(DIRECTIONS FOR THIS TASK):
Only the lines from the beginning of the data below through the line containing "[198.08-199.08s]" belong in the response, each copied exactly.

▬▬▬▬▬▬▬▬▬▬

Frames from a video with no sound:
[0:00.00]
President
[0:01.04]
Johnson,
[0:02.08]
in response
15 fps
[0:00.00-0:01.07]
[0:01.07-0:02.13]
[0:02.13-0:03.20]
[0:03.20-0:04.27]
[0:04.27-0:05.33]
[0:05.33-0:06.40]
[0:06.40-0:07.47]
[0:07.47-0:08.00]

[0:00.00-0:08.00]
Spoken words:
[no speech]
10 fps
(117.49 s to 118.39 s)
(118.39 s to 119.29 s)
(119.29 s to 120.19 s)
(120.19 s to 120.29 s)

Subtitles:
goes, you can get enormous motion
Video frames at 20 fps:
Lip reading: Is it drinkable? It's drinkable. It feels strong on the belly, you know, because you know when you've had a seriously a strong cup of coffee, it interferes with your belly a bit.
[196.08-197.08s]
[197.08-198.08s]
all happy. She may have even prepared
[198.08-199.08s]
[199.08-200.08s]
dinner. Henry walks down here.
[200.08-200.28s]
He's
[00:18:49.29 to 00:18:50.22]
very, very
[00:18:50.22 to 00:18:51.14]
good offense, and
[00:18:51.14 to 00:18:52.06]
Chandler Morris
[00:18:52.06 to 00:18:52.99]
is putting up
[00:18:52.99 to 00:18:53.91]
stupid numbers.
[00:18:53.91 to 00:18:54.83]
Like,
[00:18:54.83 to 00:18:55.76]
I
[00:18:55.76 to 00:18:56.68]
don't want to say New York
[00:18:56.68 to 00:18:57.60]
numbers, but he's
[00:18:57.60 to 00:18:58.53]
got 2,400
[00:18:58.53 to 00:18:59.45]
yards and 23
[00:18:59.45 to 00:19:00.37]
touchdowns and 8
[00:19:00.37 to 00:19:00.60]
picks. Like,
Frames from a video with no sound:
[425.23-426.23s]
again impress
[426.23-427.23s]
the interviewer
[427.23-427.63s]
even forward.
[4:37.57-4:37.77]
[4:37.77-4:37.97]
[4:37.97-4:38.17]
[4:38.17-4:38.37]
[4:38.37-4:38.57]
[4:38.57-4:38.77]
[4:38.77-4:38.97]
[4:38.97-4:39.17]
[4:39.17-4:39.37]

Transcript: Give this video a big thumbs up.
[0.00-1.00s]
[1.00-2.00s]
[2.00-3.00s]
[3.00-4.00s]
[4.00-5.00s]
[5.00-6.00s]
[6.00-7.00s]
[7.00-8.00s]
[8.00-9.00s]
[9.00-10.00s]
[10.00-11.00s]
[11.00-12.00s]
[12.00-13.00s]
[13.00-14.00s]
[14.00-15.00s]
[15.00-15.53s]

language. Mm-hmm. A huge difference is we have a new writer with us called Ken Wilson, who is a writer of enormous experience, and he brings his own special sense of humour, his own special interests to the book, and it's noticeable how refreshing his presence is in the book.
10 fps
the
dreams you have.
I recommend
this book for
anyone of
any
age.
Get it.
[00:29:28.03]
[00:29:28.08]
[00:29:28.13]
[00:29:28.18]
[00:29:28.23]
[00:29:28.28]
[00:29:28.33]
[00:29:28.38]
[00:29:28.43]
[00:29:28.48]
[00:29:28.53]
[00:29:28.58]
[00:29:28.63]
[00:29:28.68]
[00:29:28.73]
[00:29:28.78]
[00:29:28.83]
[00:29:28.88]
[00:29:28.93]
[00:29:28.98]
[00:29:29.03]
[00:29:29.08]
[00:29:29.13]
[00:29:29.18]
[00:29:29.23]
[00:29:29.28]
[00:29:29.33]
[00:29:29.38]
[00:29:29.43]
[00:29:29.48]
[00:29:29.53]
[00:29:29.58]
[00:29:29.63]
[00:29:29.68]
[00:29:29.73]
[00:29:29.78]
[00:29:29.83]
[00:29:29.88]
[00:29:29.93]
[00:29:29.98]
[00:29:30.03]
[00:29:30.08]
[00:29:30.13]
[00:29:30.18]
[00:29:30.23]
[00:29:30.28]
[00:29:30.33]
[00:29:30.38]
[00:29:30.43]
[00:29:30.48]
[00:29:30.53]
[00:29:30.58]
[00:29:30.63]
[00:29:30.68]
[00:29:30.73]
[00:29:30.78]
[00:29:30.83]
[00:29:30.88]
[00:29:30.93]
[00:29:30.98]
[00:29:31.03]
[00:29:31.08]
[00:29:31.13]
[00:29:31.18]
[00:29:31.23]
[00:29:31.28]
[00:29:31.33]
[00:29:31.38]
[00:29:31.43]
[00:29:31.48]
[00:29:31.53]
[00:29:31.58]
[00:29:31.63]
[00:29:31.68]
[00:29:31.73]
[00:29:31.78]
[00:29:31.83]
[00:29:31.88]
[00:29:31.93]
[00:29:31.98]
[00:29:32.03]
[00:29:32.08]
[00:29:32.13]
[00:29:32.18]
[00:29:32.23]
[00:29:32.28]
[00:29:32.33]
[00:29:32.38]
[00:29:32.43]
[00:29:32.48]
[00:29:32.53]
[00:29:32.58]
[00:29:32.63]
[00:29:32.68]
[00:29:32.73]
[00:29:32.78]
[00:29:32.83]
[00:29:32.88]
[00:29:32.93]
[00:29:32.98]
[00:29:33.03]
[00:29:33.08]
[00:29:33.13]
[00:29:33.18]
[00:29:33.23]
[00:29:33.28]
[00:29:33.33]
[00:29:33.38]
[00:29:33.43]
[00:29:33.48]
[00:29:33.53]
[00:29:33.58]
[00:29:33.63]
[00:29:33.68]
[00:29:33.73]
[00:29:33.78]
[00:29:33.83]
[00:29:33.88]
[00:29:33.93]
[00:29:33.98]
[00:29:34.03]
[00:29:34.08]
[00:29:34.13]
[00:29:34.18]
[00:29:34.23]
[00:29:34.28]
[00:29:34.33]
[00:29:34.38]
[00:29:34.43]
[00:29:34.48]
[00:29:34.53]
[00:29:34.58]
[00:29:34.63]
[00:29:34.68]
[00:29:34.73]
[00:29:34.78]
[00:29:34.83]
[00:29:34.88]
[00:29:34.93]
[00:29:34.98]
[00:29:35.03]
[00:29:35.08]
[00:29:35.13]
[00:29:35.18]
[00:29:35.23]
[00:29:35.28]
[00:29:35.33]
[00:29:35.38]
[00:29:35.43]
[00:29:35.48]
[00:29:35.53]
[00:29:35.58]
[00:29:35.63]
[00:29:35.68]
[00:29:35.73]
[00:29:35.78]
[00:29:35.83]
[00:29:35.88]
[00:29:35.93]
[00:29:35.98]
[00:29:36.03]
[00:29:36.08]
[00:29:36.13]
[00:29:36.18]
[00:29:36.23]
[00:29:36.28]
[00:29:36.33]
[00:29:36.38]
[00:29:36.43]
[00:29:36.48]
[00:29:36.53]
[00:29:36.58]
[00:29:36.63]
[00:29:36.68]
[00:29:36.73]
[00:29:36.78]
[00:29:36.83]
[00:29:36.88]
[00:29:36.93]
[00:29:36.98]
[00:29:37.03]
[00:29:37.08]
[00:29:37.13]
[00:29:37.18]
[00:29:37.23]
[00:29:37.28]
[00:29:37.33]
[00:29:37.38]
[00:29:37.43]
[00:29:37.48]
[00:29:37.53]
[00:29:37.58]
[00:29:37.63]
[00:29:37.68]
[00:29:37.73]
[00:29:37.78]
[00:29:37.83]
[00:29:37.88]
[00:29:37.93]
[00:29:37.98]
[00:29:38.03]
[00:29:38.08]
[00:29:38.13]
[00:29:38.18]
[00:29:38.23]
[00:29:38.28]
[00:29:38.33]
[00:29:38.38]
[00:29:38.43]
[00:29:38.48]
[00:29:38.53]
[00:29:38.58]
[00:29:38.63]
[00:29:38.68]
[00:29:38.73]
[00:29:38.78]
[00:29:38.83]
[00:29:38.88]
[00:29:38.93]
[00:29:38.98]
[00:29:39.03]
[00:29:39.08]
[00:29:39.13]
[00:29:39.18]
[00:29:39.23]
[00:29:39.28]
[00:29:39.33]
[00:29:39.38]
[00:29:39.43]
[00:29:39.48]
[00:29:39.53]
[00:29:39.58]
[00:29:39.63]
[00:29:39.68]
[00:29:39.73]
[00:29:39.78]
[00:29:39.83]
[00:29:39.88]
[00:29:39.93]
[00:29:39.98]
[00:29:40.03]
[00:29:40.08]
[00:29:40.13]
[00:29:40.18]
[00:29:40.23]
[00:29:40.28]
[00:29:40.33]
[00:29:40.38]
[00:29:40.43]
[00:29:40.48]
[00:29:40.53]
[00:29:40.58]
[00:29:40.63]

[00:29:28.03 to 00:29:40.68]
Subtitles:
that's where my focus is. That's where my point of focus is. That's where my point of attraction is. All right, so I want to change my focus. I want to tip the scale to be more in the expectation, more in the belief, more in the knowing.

▬▬▬▬▬▬▬▬▬▬

(OUTPUT OF THE TASK):
Frames from a video with no sound:
[0:00.00]
President
[0:01.04]
Johnson,
[0:02.08]
in response
15 fps
[0:00.00-0:01.07]
[0:01.07-0:02.13]
[0:02.13-0:03.20]
[0:03.20-0:04.27]
[0:04.27-0:05.33]
[0:05.33-0:06.40]
[0:06.40-0:07.47]
[0:07.47-0:08.00]

[0:00.00-0:08.00]
Spoken words:
[no speech]
10 fps
(117.49 s to 118.39 s)
(118.39 s to 119.29 s)
(119.29 s to 120.19 s)
(120.19 s to 120.29 s)

Subtitles:
goes, you can get enormous motion
Video frames at 20 fps:
Lip reading: Is it drinkable? It's drinkable. It feels strong on the belly, you know, because you know when you've had a seriously a strong cup of coffee, it interferes with your belly a bit.
[196.08-197.08s]
[197.08-198.08s]
all happy. She may have even prepared
[198.08-199.08s]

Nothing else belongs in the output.